Items from a dataset
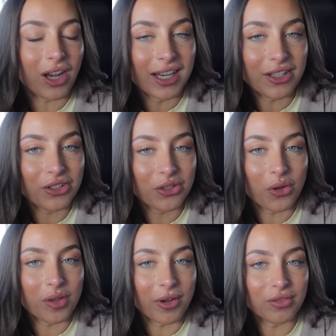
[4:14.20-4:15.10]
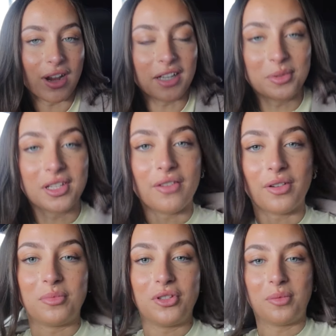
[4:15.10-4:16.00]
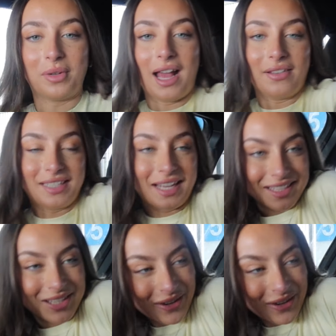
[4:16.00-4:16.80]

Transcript: I literally just got the most random stuff. I'm sorry, I'm gonna have to take this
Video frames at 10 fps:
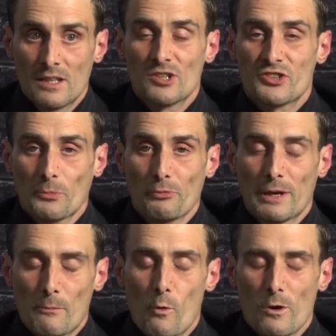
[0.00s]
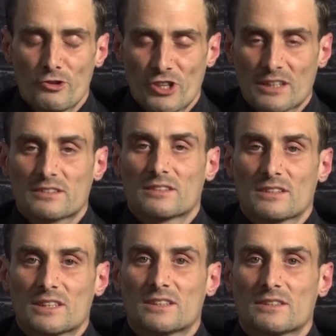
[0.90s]
Supreme Court
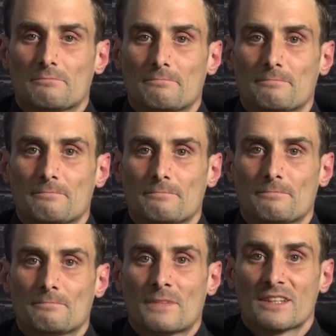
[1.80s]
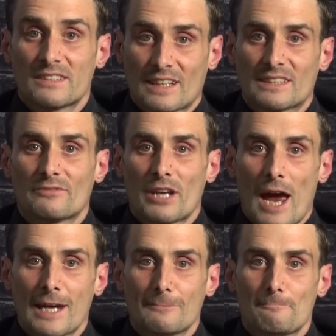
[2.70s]
justices. 6 of
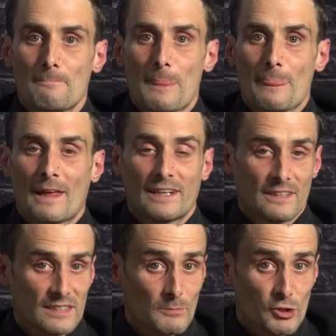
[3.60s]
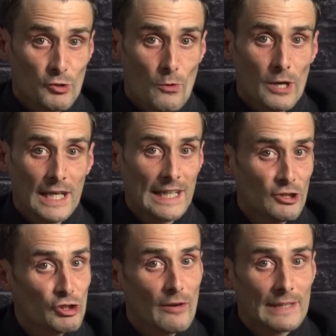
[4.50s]
9. That is the majority
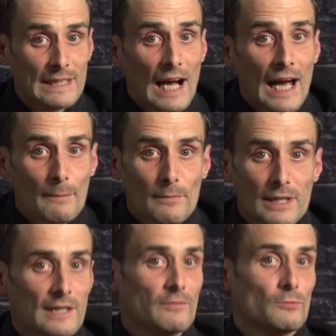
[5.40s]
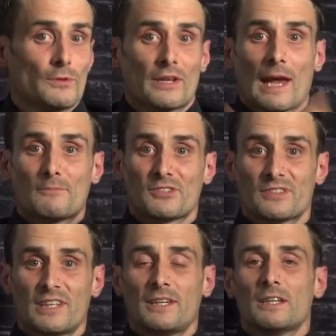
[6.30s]
each and every time, even with an
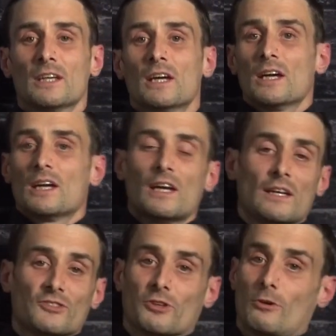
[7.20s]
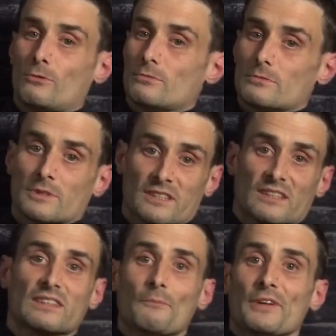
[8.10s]
absentee. So this
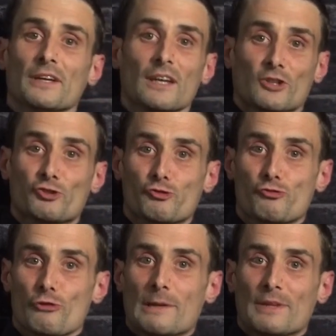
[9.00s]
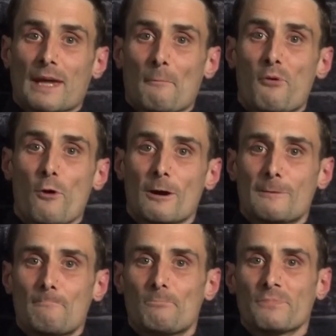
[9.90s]
is something extremely
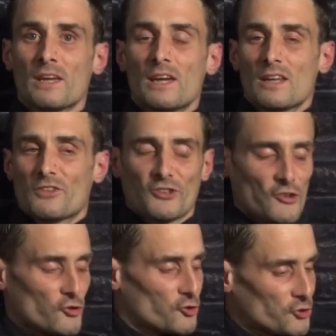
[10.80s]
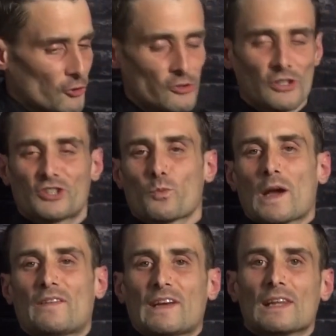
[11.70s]
important. This certainly
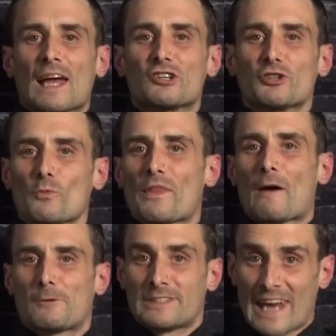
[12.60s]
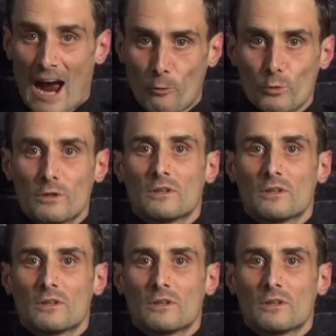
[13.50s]
swayed the election without a doubt.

Problem to solve
Skip the pictures and print each record exactly as it stands.

Worked solution
[4:14.20-4:15.10]
[4:15.10-4:16.00]
[4:16.00-4:16.80]

Transcript: I literally just got the most random stuff. I'm sorry, I'm gonna have to take this
Video frames at 10 fps:
[0.00s]
[0.90s]
Supreme Court
[1.80s]
[2.70s]
justices. 6 of
[3.60s]
[4.50s]
9. That is the majority
[5.40s]
[6.30s]
each and every time, even with an
[7.20s]
[8.10s]
absentee. So this
[9.00s]
[9.90s]
is something extremely
[10.80s]
[11.70s]
important. This certainly
[12.60s]
[13.50s]
swayed the election without a doubt.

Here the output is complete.